STATEMENT OF HON. PHIL ENGLISH, A REPRESENTATIVE IN CONGRESS FROM THE STATE OF PENNSYLVANIA
    Mr. ENGLISH. Thank you, Mr. Chairman, Madam Ranking Member, distinguished members of the subcommittee. It is a real privilege to be able to appear here today to explore what I believe to be substantial negative effects to the U.S. economy as a result of Chinese monetary policy. I want to thank you all for the opportunity to testify before you today, and especially thank you, Mr. Chairman, for having the foresight to schedule this hearing on something so topical for our economic future.
    When President Clinton approved China's entry into the WTO in 1999, many believed that a new era of vast opportunity for U.S. businesses and workers had been opened. Those in Congress, like myself, who were skeptical that this opportunity would not come without substantial risks, voted to grant permanent normal trade relations to China only after insisting that special safeguards relating to Chinese imports be included.
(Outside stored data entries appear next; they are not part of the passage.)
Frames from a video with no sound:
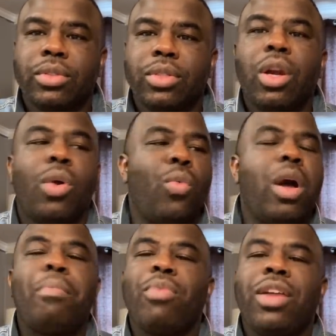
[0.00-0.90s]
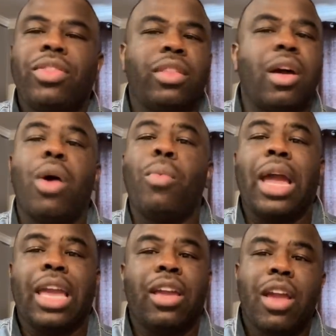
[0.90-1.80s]
Girl, one breath
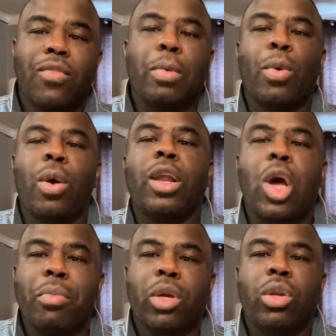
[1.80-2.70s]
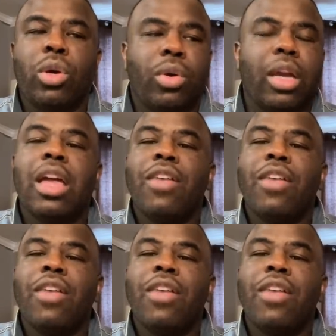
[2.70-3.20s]
away from going home to glory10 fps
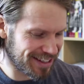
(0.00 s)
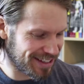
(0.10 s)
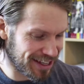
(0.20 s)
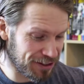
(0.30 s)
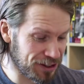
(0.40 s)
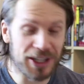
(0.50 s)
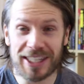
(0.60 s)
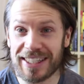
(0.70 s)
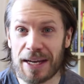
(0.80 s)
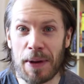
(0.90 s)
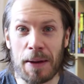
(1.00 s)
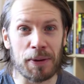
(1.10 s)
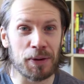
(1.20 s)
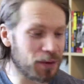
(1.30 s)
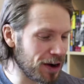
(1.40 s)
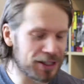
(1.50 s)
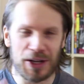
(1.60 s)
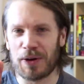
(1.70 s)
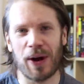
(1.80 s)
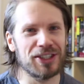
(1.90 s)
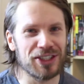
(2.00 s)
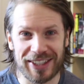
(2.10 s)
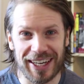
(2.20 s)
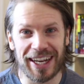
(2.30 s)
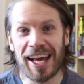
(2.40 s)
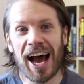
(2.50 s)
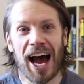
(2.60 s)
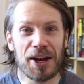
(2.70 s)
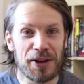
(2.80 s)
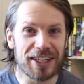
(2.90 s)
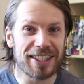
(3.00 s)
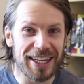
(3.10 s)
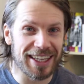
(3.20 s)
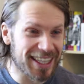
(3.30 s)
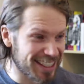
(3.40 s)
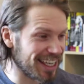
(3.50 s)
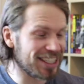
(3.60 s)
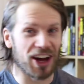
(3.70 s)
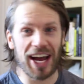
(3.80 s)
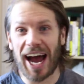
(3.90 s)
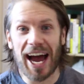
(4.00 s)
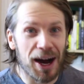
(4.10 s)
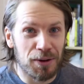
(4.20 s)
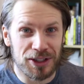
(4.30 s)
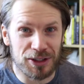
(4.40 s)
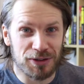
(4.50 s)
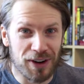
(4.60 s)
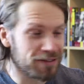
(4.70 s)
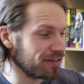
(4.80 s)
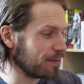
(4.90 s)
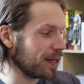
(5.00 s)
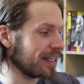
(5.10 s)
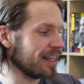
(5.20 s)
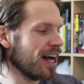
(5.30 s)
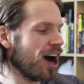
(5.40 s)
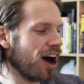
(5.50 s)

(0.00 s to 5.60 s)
So you can see, people, we're only 2 questions in, and you can see this is like hours of fun for me.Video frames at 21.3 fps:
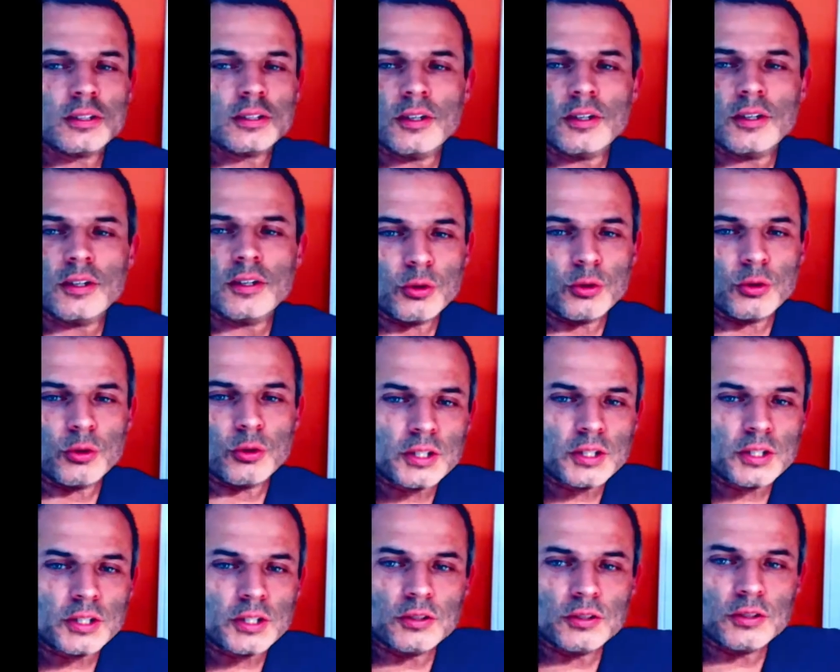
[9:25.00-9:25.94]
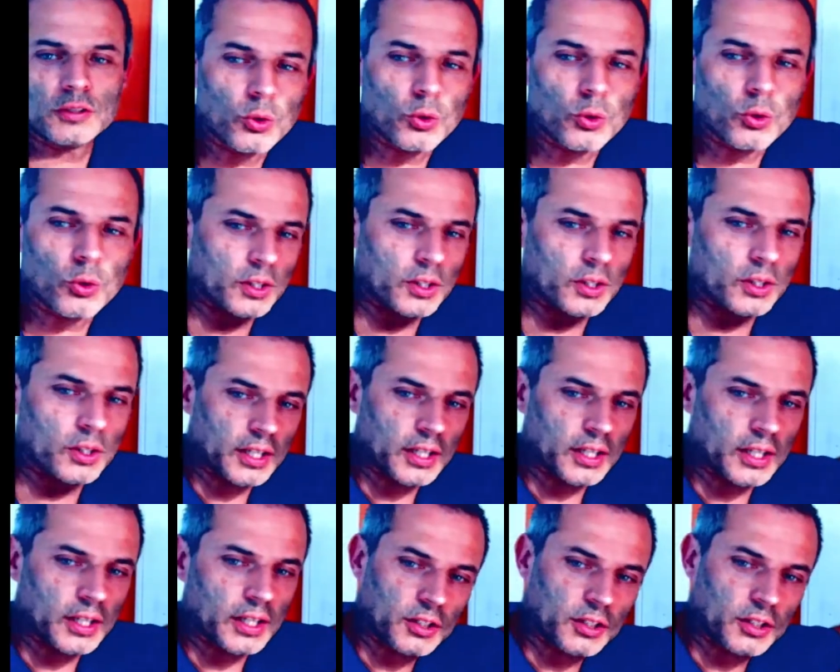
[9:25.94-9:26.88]
of order that generates
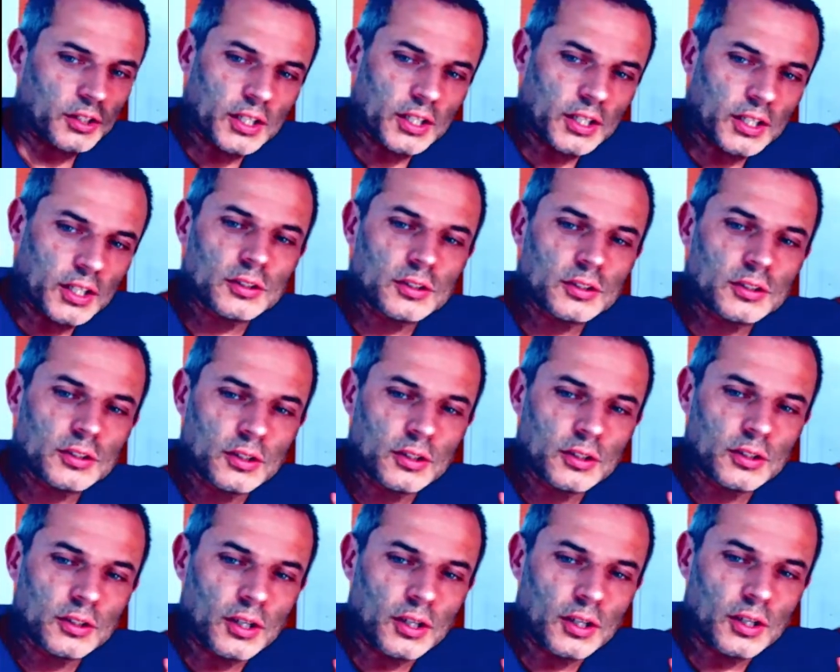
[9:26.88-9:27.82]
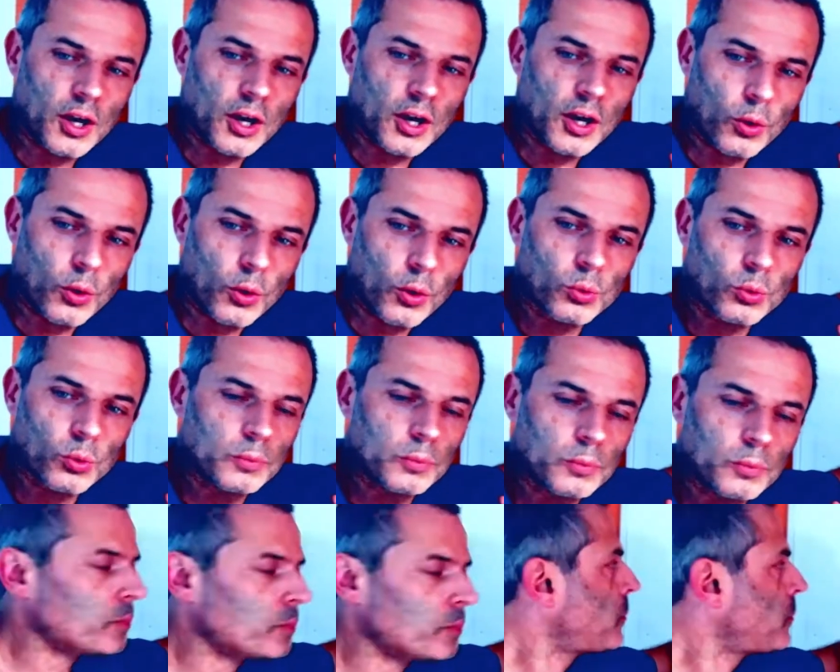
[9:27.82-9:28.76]
a hole, and one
    Looking back from China's accession to the WTO until this point, I would like to convey a clear message. Few of the benefits intended for America have been realized as a result of this Chinese accession to the WTO because China has not abided by the terms of their international commitments. And while the current administration has begun to develop a comprehensive strategy to ensure China plays by the rules, these steps need to be accelerated, strengthened and reinforced.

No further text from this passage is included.